Product & Updates

Pinetree Agent: Approaching Human-level Intelligence on Online-Mind2Web

Pinetree Agent: Approaching Human-level Intelligence on Online-Mind2Web

Image

Today, Pinetree Research announces a new milestone: Pinetree Agent achieves 90% on Online-Mind2Web, establishing leading performance on one of the most rigorous benchmarks for autonomous web generalization.

Online-Mind2Web evaluates whether agents can understand user intent, interpret changing interfaces, and complete real-world tasks across diverse live websites. Unlike narrow scripted benchmarks, it measures adaptability under dynamic operating conditions.

At 90%, Pinetree Agent substantially outperforms frontier systems including OpenAI Lux (83.6%), Yutori Navigator (78.7%), and Gemini 2.5 CUA (69%). This margin indicates major gains in planning, execution reliability, and cross-site generalization.

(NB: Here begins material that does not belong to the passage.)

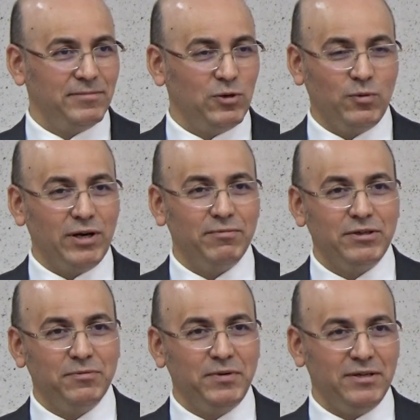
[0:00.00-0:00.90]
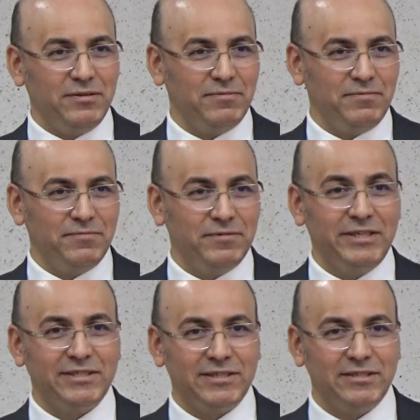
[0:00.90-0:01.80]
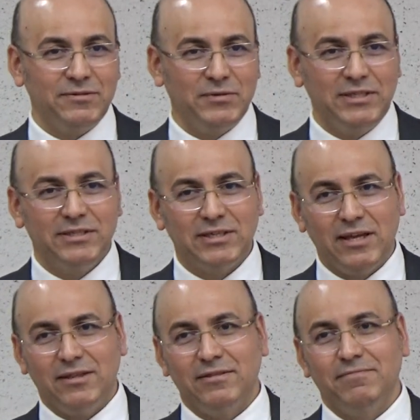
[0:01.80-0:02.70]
or whatever you build with, with the sand.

Why Online-Mind2Web Matters

Online-Mind2Web is designed to test capabilities required for practical computer use:

  • Intent understanding

  • Adaptation to unfamiliar layouts

  • Multi-step task execution

  • Robust decision-making under uncertainty

  • Reliable completion across changing environments

Strong performance on this benchmark suggests that autonomous systems are rapidly progressing from narrow automation toward general digital competence.